Data for the task ::
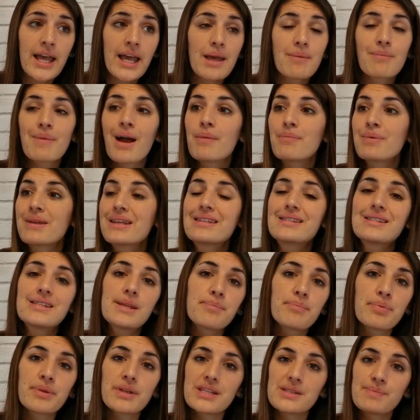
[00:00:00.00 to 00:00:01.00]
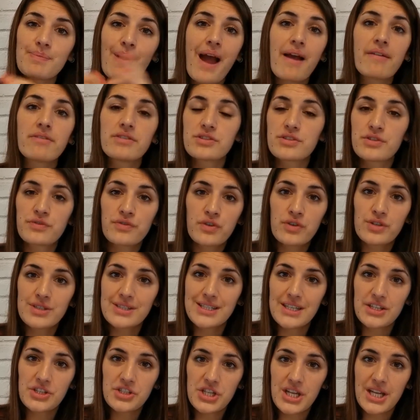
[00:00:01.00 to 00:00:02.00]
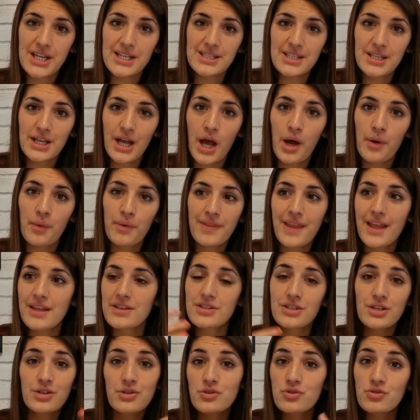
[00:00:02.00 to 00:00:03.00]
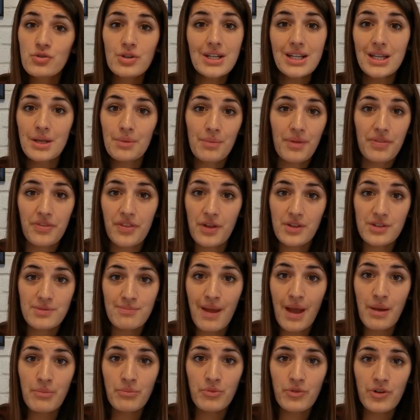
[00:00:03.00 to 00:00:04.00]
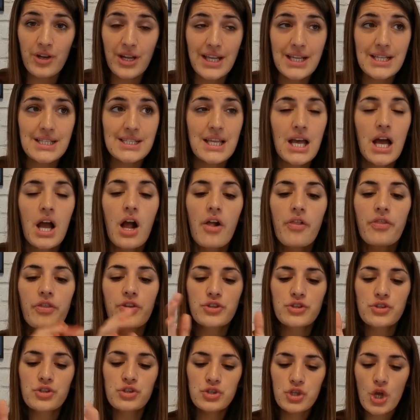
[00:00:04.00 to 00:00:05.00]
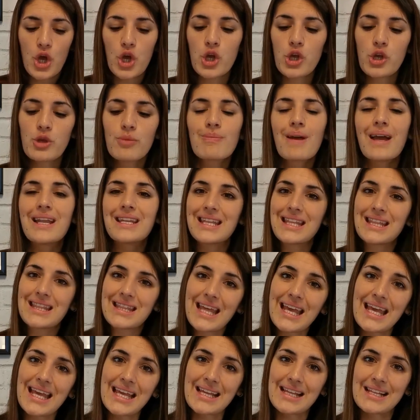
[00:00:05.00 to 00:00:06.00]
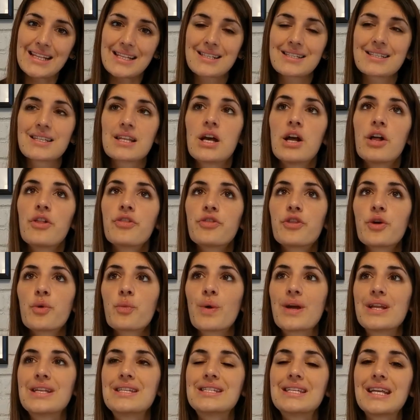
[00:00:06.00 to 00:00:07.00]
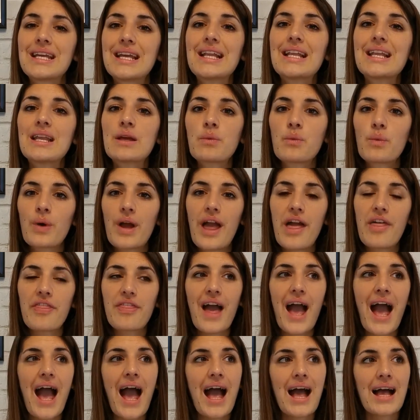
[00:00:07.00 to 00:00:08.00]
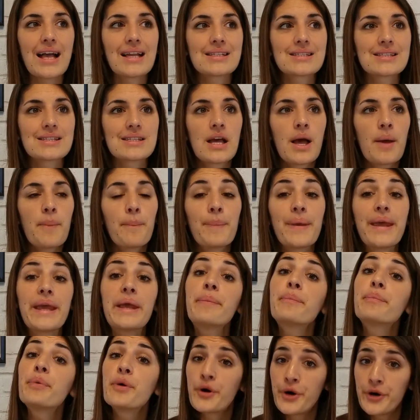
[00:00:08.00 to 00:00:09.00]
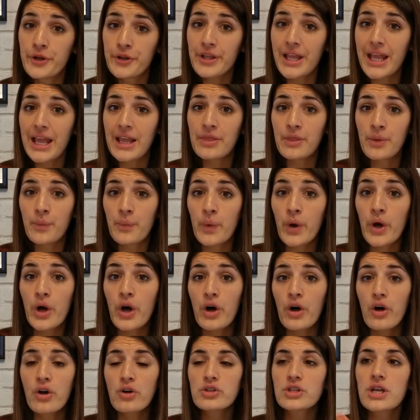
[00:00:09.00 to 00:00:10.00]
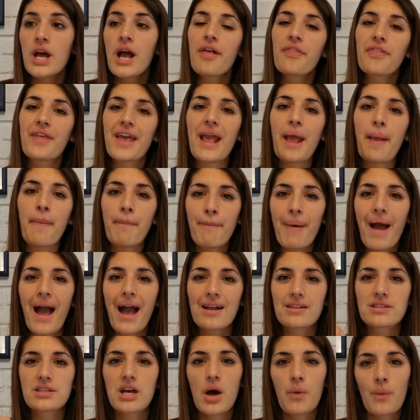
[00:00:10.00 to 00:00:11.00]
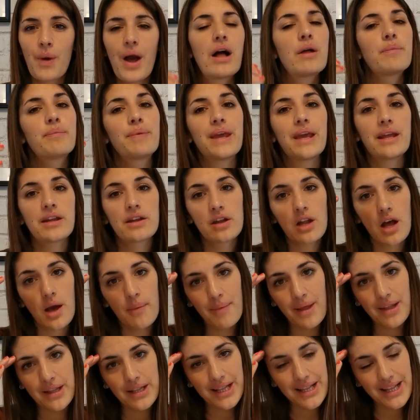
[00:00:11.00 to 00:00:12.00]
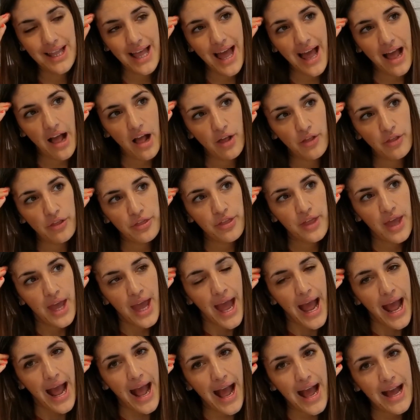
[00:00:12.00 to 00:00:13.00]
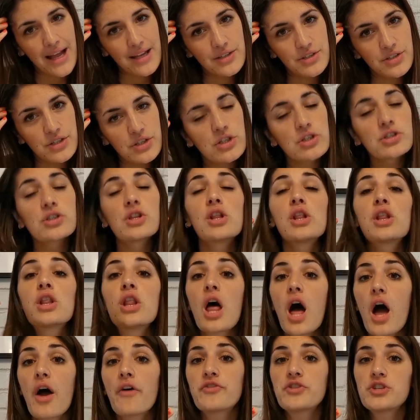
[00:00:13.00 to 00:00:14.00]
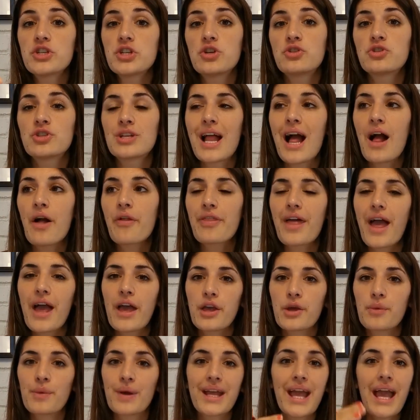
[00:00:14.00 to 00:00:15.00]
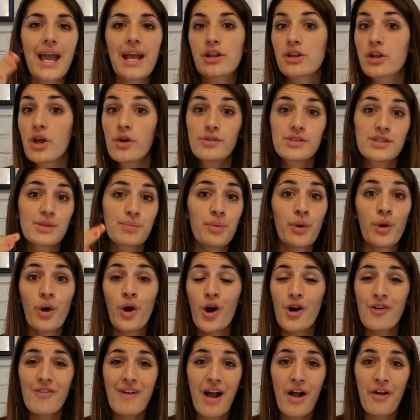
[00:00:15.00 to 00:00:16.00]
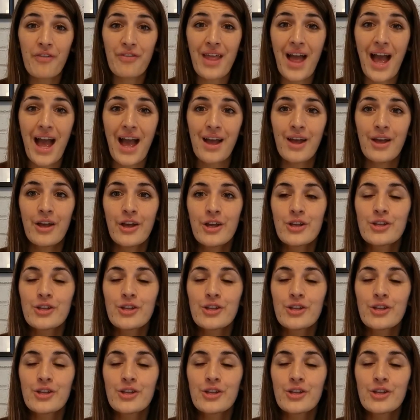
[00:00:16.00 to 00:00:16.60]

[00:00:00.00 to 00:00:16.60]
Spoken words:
It might be as simple as parents divorced 6 years ago and they're still struggling with those memories. There's so many things that we're dealing with as people in the world that impacts our well-being and our mental health, and there's a lot of children out there who are getting no support around that.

Your instructions ::
Make an exact printout of the listing above, omitting the images.

Solution for this exercise ::
[00:00:00.00 to 00:00:01.00]
[00:00:01.00 to 00:00:02.00]
[00:00:02.00 to 00:00:03.00]
[00:00:03.00 to 00:00:04.00]
[00:00:04.00 to 00:00:05.00]
[00:00:05.00 to 00:00:06.00]
[00:00:06.00 to 00:00:07.00]
[00:00:07.00 to 00:00:08.00]
[00:00:08.00 to 00:00:09.00]
[00:00:09.00 to 00:00:10.00]
[00:00:10.00 to 00:00:11.00]
[00:00:11.00 to 00:00:12.00]
[00:00:12.00 to 00:00:13.00]
[00:00:13.00 to 00:00:14.00]
[00:00:14.00 to 00:00:15.00]
[00:00:15.00 to 00:00:16.00]
[00:00:16.00 to 00:00:16.60]

[00:00:00.00 to 00:00:16.60]
Spoken words:
It might be as simple as parents divorced 6 years ago and they're still struggling with those memories. There's so many things that we're dealing with as people in the world that impacts our well-being and our mental health, and there's a lot of children out there who are getting no support around that.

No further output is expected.